Наверное, Фетка так и стоял бы столбом, беззвучно разинув рот, словно выброшенный на берег налим, не наткнись на него Февронья. Она сильно толкнула хозяина и пошла дальше, как ни в чем не бывало: не извинившись и, похоже, не заметив столкновения.
«Что это с ней?» — мельком подумал ошарашенный Фетка. Казалось, вдовица спала, только с широко открытыми глазами. Однако сон, что ей снился, явно был сладким — разрумянившееся лицо женщины светилось радостью и умиротворением.
Первые же слова Басарги Леонтьева успокоили Фетку Зубаку, у которого уже ноги начали подгибаться от страха: тот прибыл за Карстеном Роде. Его хочет лицезреть сам великий князь московский Иван Васильевич. «Эко дело... — с облегчением подумал артельщик, семеня вслед за опричником. — Хорошо, што я послушал Анику Федоровича и попридержал иноземцев-то... А уж как рвались они, как рвались-то в Нарву, штоб побыстрее к родным берегам убыть на каком-нибудь купеческом судне. Ай да молодец, Фетка! Опять беда, кажись, прошла стороной...»
— Скажи немчину, пущай собирается, и пошустрей, — жестко сказал опричник. — Ему оказана большая честь. Да запряги для него розвальни! Чай, в седле-то моряк ездить не привык. А в Нарве нас ждет крытый возок. Поедет с царевым подьячим за компанию.

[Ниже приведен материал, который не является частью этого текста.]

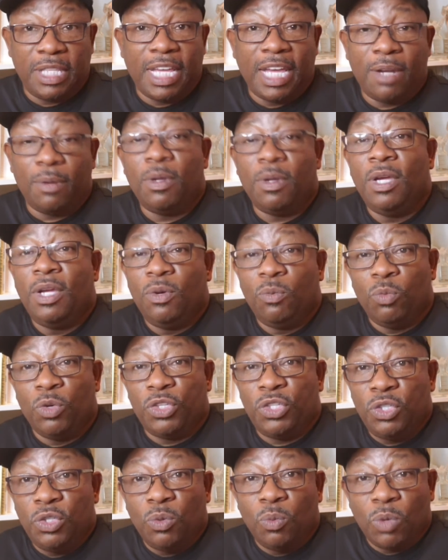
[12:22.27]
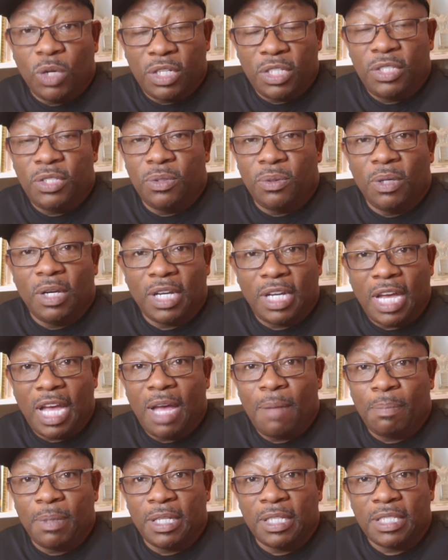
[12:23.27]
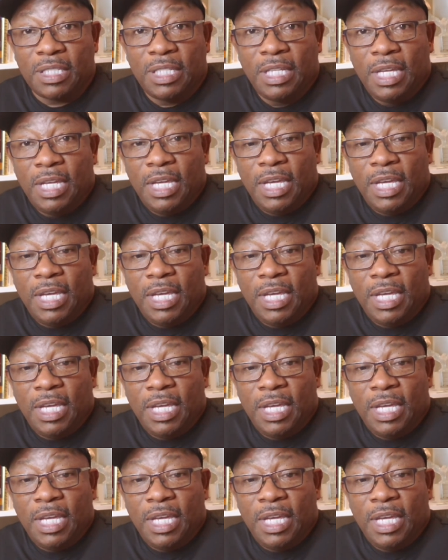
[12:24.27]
that which you want to accomplish.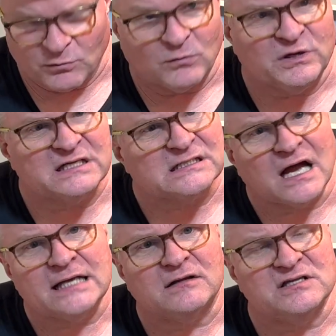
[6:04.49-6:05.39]
When it's
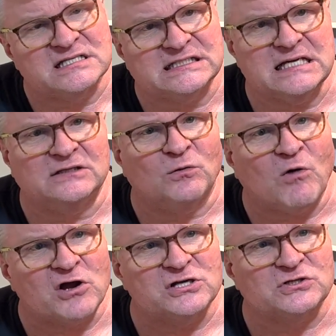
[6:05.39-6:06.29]
idle in the seat and the
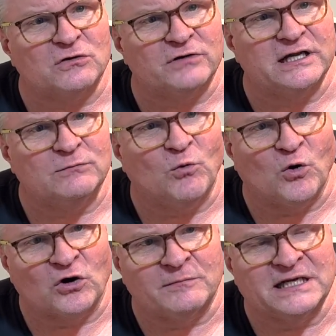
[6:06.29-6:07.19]
water's already
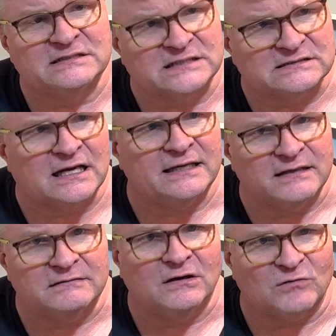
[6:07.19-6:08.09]
warm and it's just kind
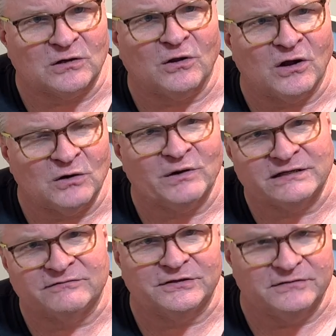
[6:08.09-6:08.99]
of going along
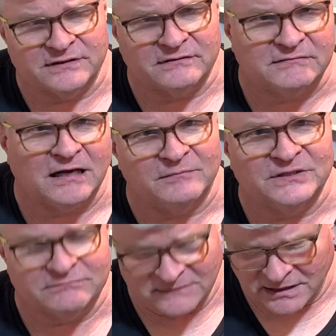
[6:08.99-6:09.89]
waiting for you to come
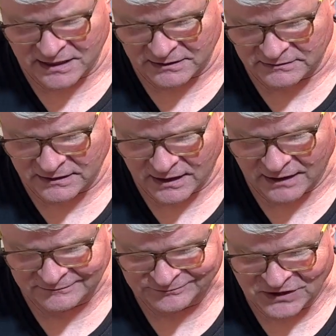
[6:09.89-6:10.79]
and
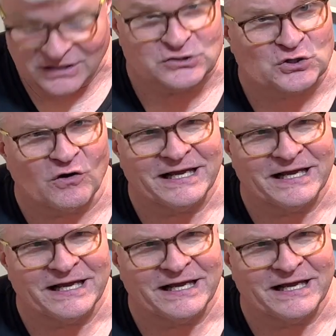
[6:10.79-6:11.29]
enjoy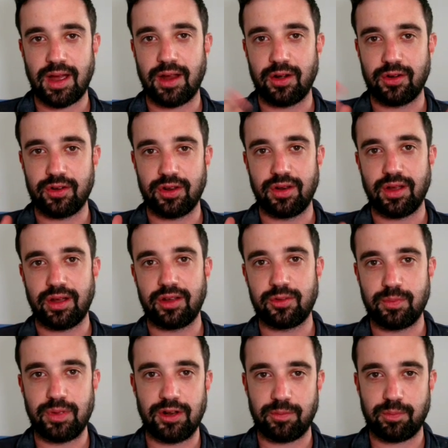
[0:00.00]
I earned a nice
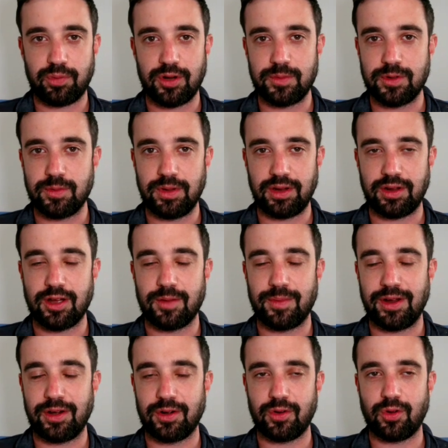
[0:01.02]
bit of premium income.
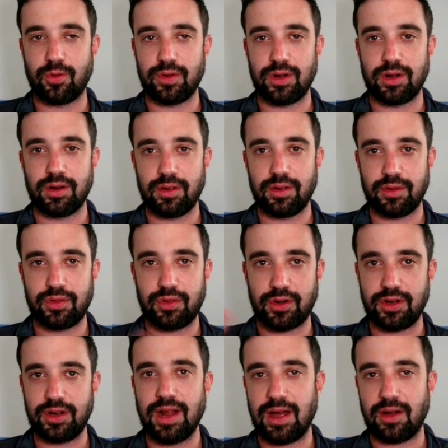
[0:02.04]
I earned over
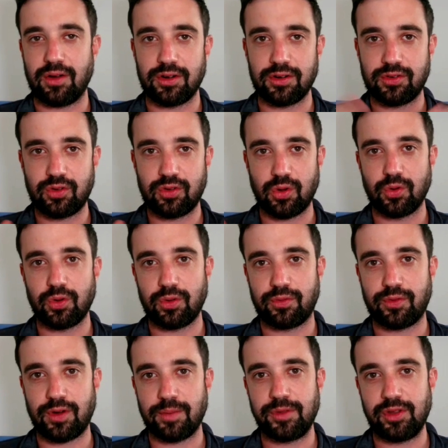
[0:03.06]
$30 total
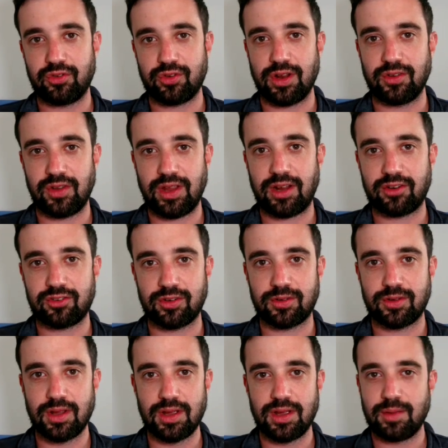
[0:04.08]
from these
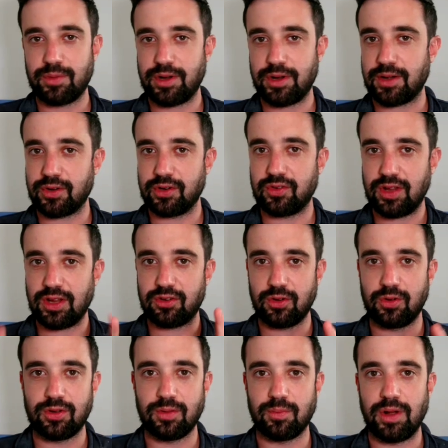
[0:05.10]
transactions. But everyone stay
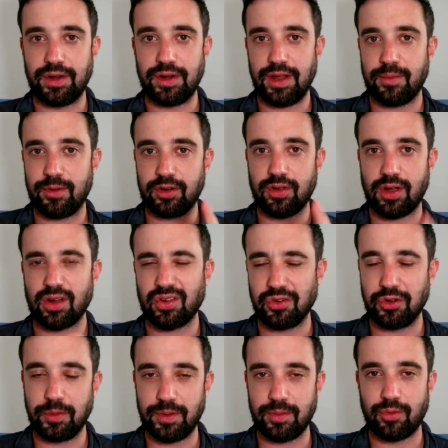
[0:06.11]
tuned to Monday. I'm going to talk a
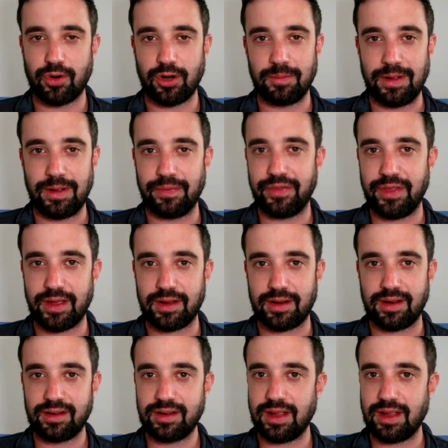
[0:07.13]
little bit more about that.
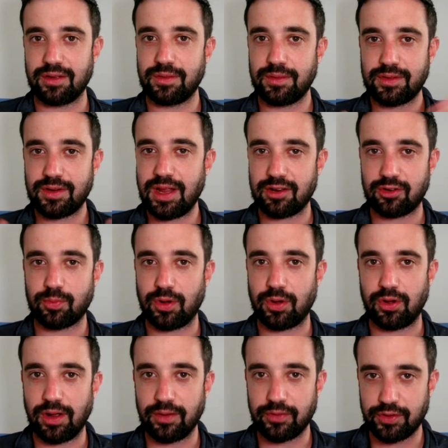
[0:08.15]
I can't
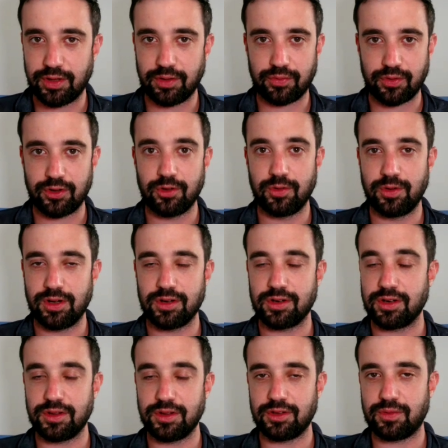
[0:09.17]
spoil everything for you here
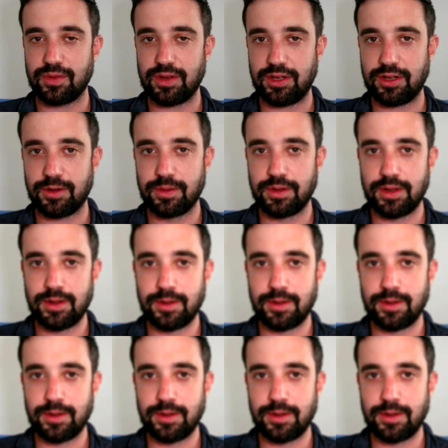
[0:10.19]
during this video.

Фетка перевел Голштинцу, что приказал Басарга Леонтьев. Капитан мгновенно вспотел. Его хочет видеть сам царь московитов, о котором рассказывали страшные вещи! Будто бы он младенцев ест за завтраком, а после ужина пользует совсем юных невинных девушек. Живое воображение Карстена Роде тут же нарисовало перед его внутренним взором облик чудовища, похожего на людоеда из старинной немецкой сказки.
Голштинец вздрогнул и с покорностью первого христианина, готового броситься в клетку со львом, пошел вслед за Феткой, чтобы получить шапку, тулуп и катанцы в дорогу...
* * *
Нарва раскинулась милях[58]в восьми от моря, на реке. С одной стороны реки высился замок, принадлежавший когда-то родосским рыцарям, а по другую сторону стоял сильно укрепленный Ивангород. Из него, как сказал Карстену Роде сопровождавший его подьячий[59]Стахей Иванов, и взяли некогда московиты Нарву — забросали ее бомбами, предав огню и разрушив до основания большую часть домов.
Продвигаясь по скверным дорогам, они ехали все дальше и дальше от нее на восток, пока не добрались до Великого Новгорода — большого деревянного города с каменной крепостью. Посреди него протекала река, через которую был перекинут замечательный мост, застроенный домами и лавками, — будто целая и весьма длинная улица.
Город находился в ста пятидесяти милях от Нарвы, и измученный тяжелой дорогой Карстен Роде упросил Стахея Иванова, чтобы ему дали день отдыха. Уставшие опричники не возражали, и подьячий дал свое согласие, потому как наказ великого князя был недвусмыслен: доставить датчанина в Москву в полном здравии и обращаться с ним вежливо и обходительно.
Отоспавшись, как следует, и хорошо отдохнув, поехали дальше. Местность, по которой они передвигались, отличалась топями, рощами, редкими селениями и монастырями. Время от времени из лесов по обочинам шляха раздавался разбойничий посвист, но Карстен Роде напрасно хватался за свой нож — шайки грабителей боялись нападать на сильную охрану из двух десятков опричников.